About this task
When copying the records below, omit any image and print everything else exactly.

Excerpted data

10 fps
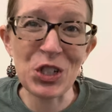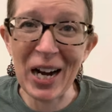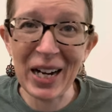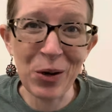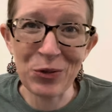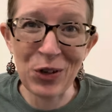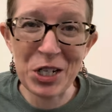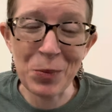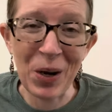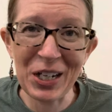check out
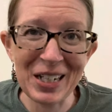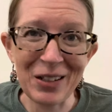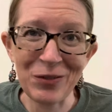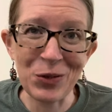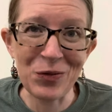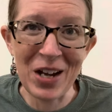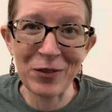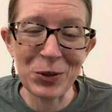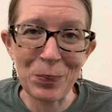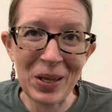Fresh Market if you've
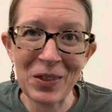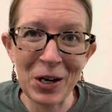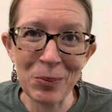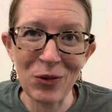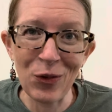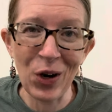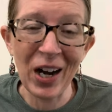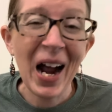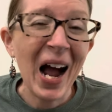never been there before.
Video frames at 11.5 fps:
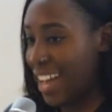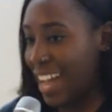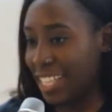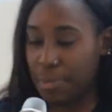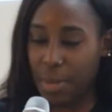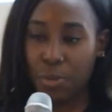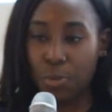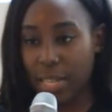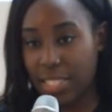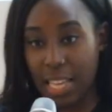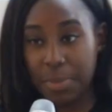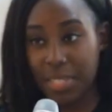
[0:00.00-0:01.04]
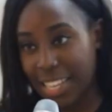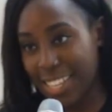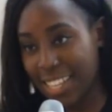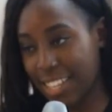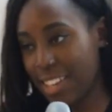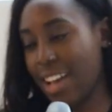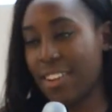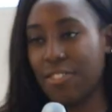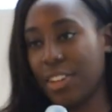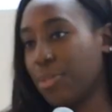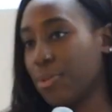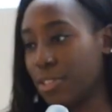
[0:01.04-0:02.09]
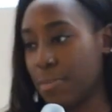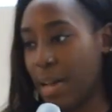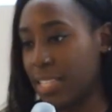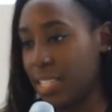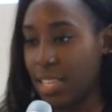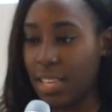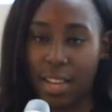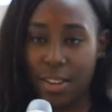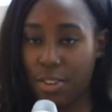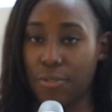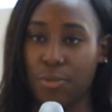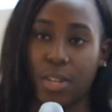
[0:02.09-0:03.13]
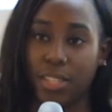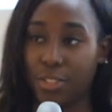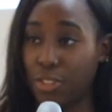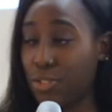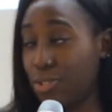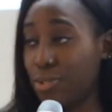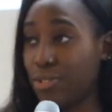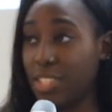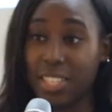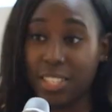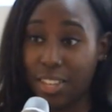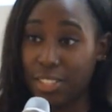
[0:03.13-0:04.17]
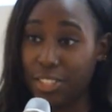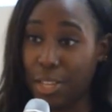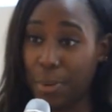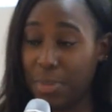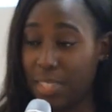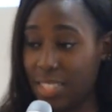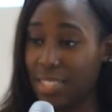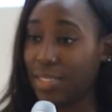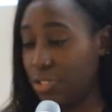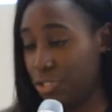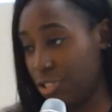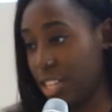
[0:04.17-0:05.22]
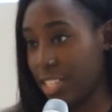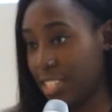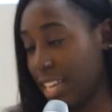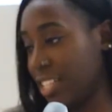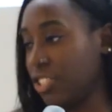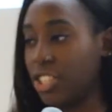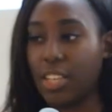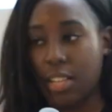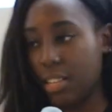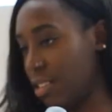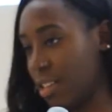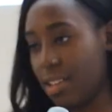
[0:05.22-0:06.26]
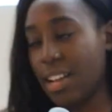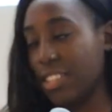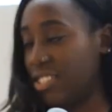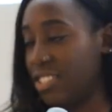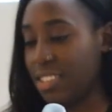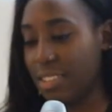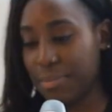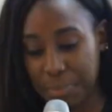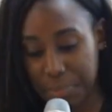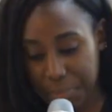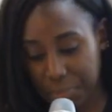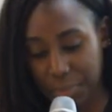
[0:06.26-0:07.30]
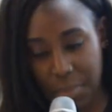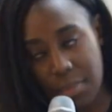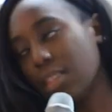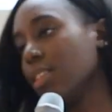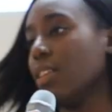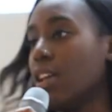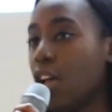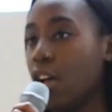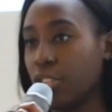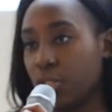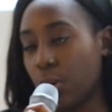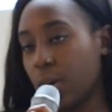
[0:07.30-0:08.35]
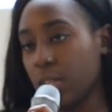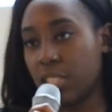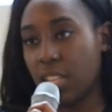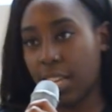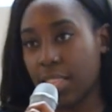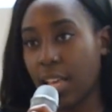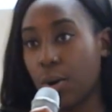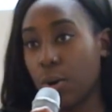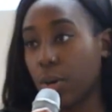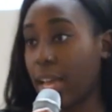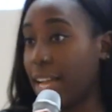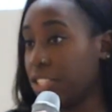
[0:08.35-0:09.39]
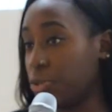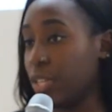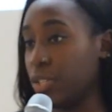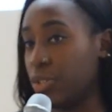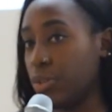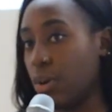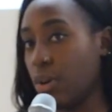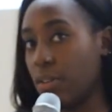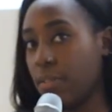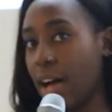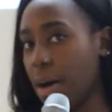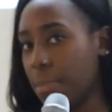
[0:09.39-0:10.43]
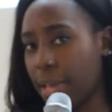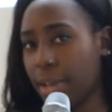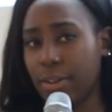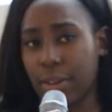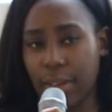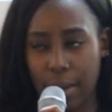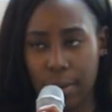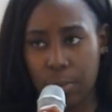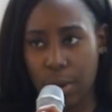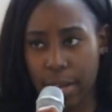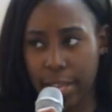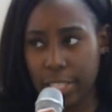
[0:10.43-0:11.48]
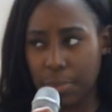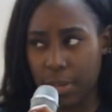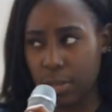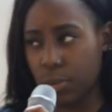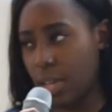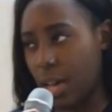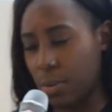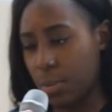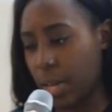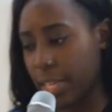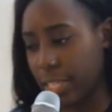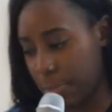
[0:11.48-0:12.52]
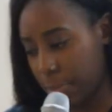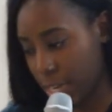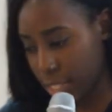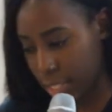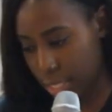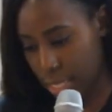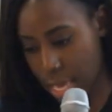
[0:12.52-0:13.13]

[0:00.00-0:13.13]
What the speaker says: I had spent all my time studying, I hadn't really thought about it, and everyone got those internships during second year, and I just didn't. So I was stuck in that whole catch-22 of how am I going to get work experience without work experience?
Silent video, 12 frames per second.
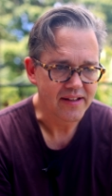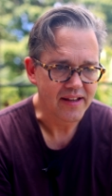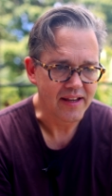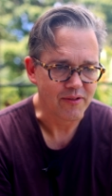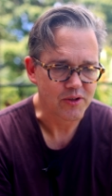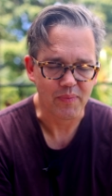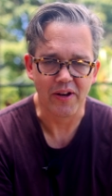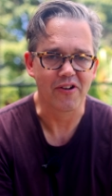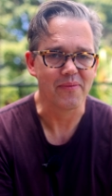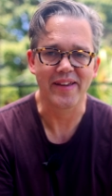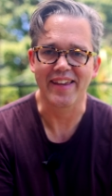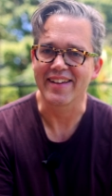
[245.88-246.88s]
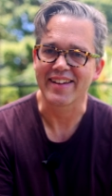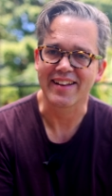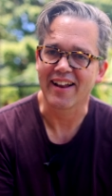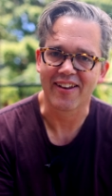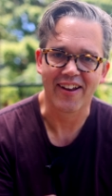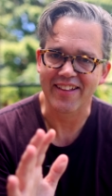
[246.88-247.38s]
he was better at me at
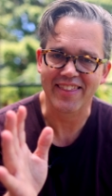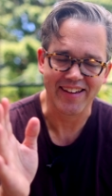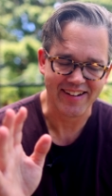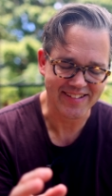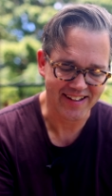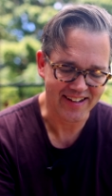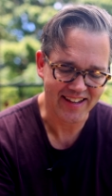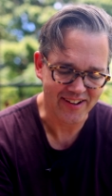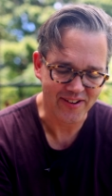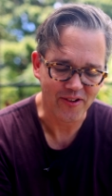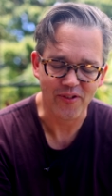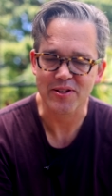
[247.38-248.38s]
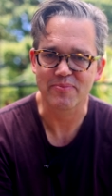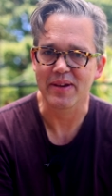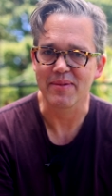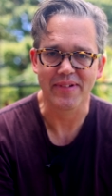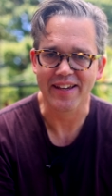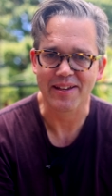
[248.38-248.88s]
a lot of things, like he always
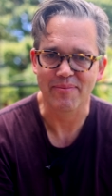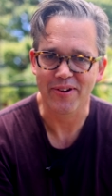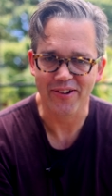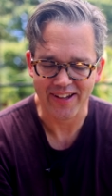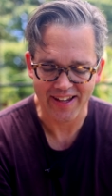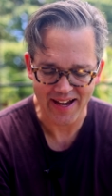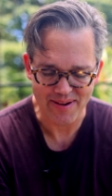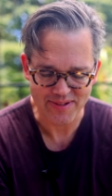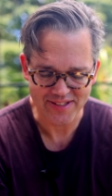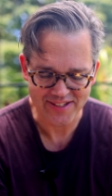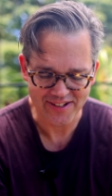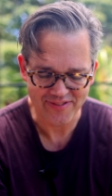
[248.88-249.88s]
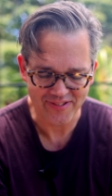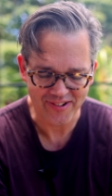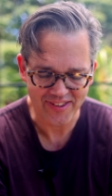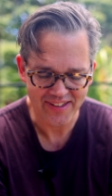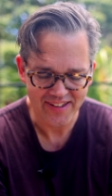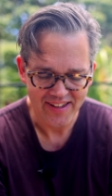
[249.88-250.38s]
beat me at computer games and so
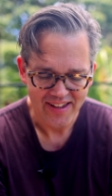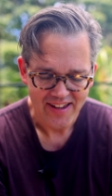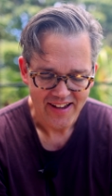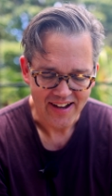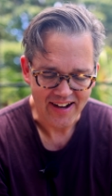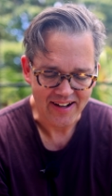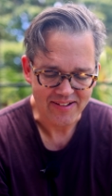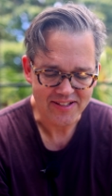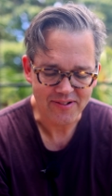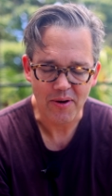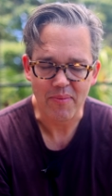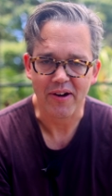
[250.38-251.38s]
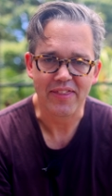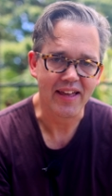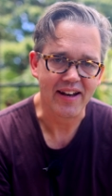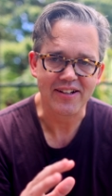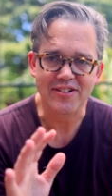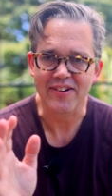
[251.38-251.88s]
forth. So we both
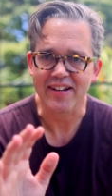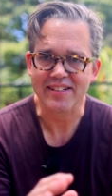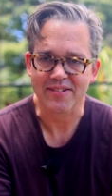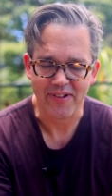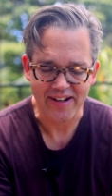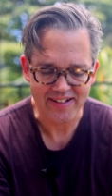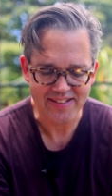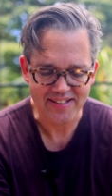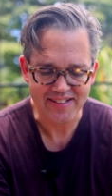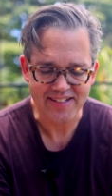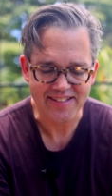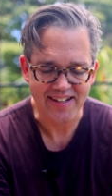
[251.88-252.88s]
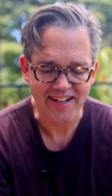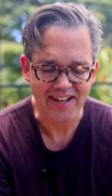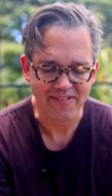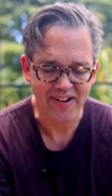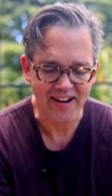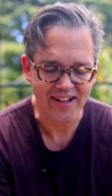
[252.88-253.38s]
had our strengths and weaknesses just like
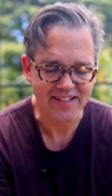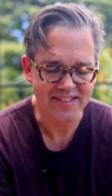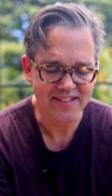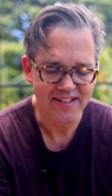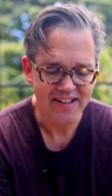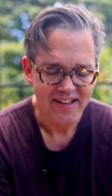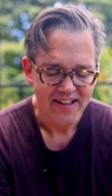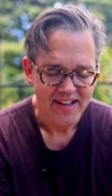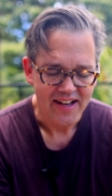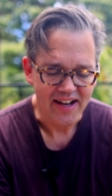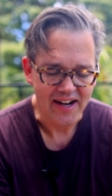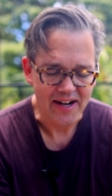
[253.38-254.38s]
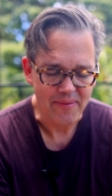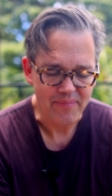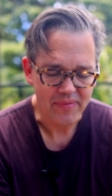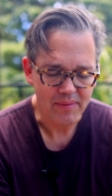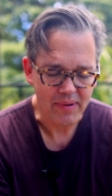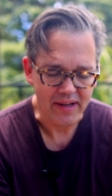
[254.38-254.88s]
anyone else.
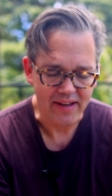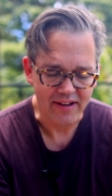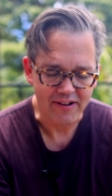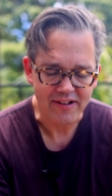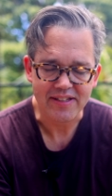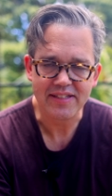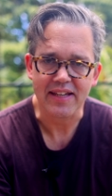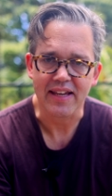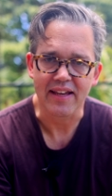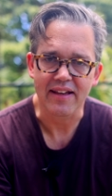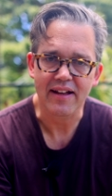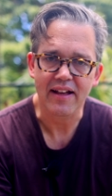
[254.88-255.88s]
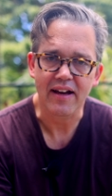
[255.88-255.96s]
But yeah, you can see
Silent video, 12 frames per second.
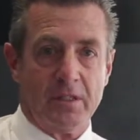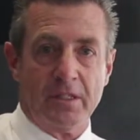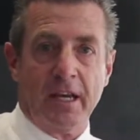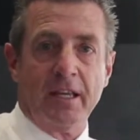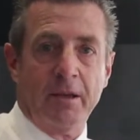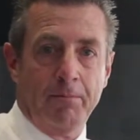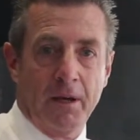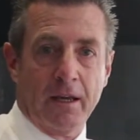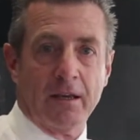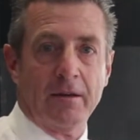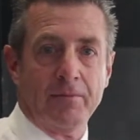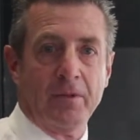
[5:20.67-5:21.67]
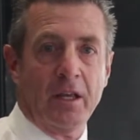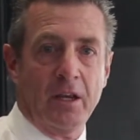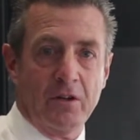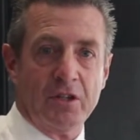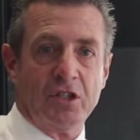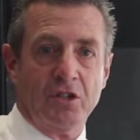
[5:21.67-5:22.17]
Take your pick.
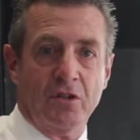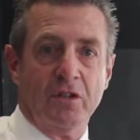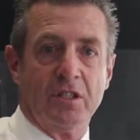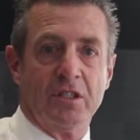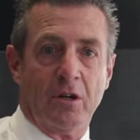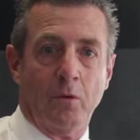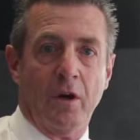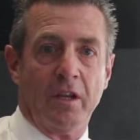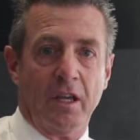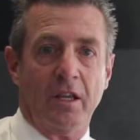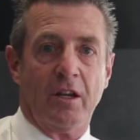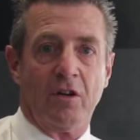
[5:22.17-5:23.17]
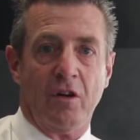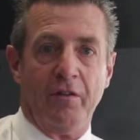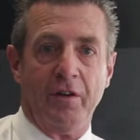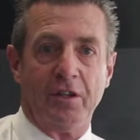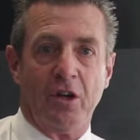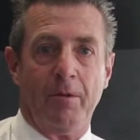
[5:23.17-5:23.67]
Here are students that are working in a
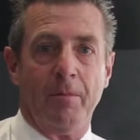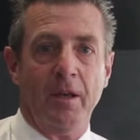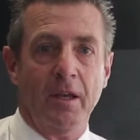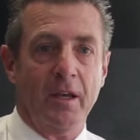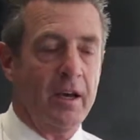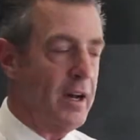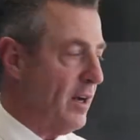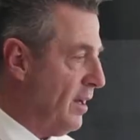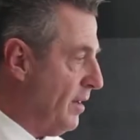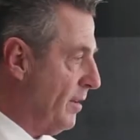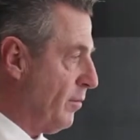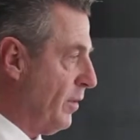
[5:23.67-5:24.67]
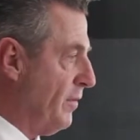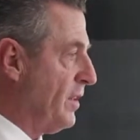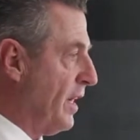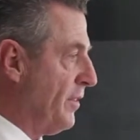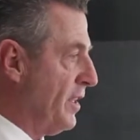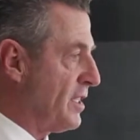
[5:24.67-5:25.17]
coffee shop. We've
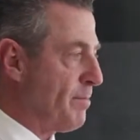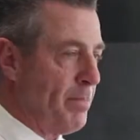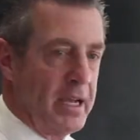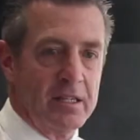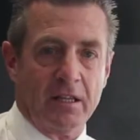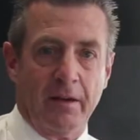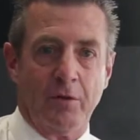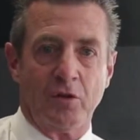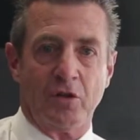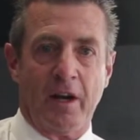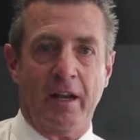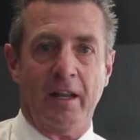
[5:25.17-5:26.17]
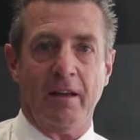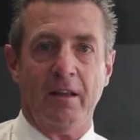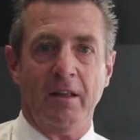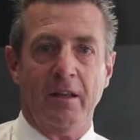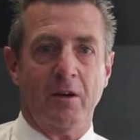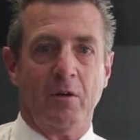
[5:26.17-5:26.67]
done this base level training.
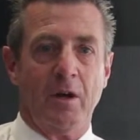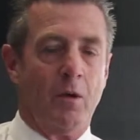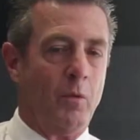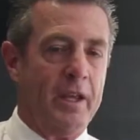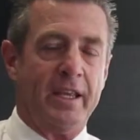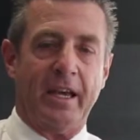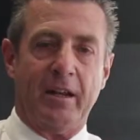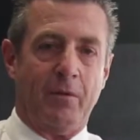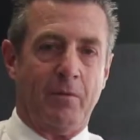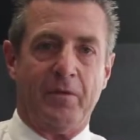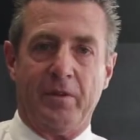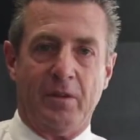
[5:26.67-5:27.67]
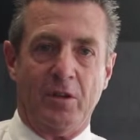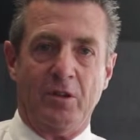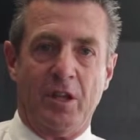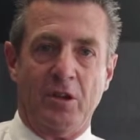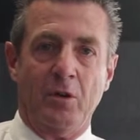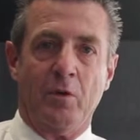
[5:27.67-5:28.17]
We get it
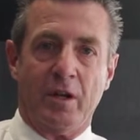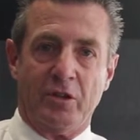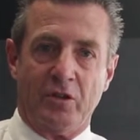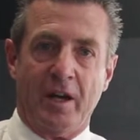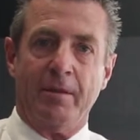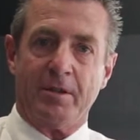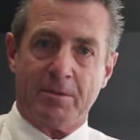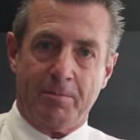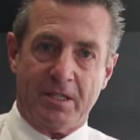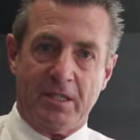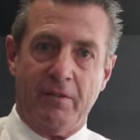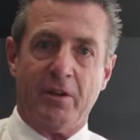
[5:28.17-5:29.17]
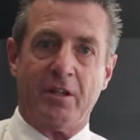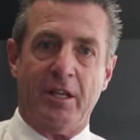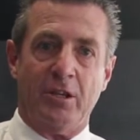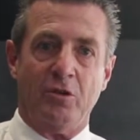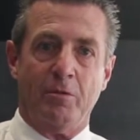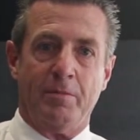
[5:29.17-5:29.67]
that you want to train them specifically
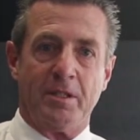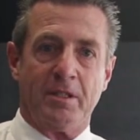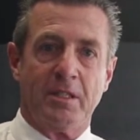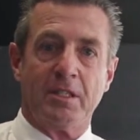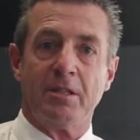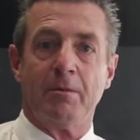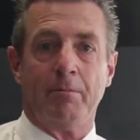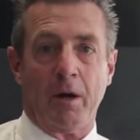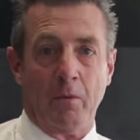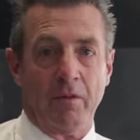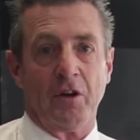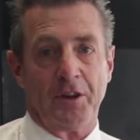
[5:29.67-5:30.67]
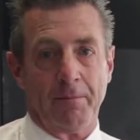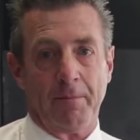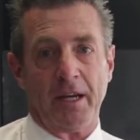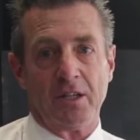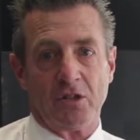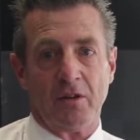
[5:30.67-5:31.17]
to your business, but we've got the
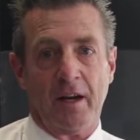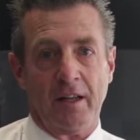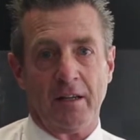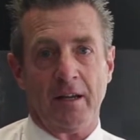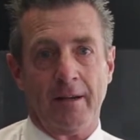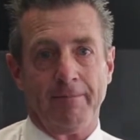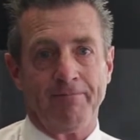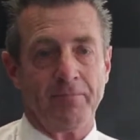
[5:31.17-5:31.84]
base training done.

Exercise response
10 fps
check out
Fresh Market if you've
never been there before.
Video frames at 11.5 fps:
[0:00.00-0:01.04]
[0:01.04-0:02.09]
[0:02.09-0:03.13]
[0:03.13-0:04.17]
[0:04.17-0:05.22]
[0:05.22-0:06.26]
[0:06.26-0:07.30]
[0:07.30-0:08.35]
[0:08.35-0:09.39]
[0:09.39-0:10.43]
[0:10.43-0:11.48]
[0:11.48-0:12.52]
[0:12.52-0:13.13]

[0:00.00-0:13.13]
What the speaker says: I had spent all my time studying, I hadn't really thought about it, and everyone got those internships during second year, and I just didn't. So I was stuck in that whole catch-22 of how am I going to get work experience without work experience?
Silent video, 12 frames per second.
[245.88-246.88s]
[246.88-247.38s]
he was better at me at
[247.38-248.38s]
[248.38-248.88s]
a lot of things, like he always
[248.88-249.88s]
[249.88-250.38s]
beat me at computer games and so
[250.38-251.38s]
[251.38-251.88s]
forth. So we both
[251.88-252.88s]
[252.88-253.38s]
had our strengths and weaknesses just like
[253.38-254.38s]
[254.38-254.88s]
anyone else.
[254.88-255.88s]
[255.88-255.96s]
But yeah, you can see
Silent video, 12 frames per second.
[5:20.67-5:21.67]
[5:21.67-5:22.17]
Take your pick.
[5:22.17-5:23.17]
[5:23.17-5:23.67]
Here are students that are working in a
[5:23.67-5:24.67]
[5:24.67-5:25.17]
coffee shop. We've
[5:25.17-5:26.17]
[5:26.17-5:26.67]
done this base level training.
[5:26.67-5:27.67]
[5:27.67-5:28.17]
We get it
[5:28.17-5:29.17]
[5:29.17-5:29.67]
that you want to train them specifically
[5:29.67-5:30.67]
[5:30.67-5:31.17]
to your business, but we've got the
[5:31.17-5:31.84]
base training done.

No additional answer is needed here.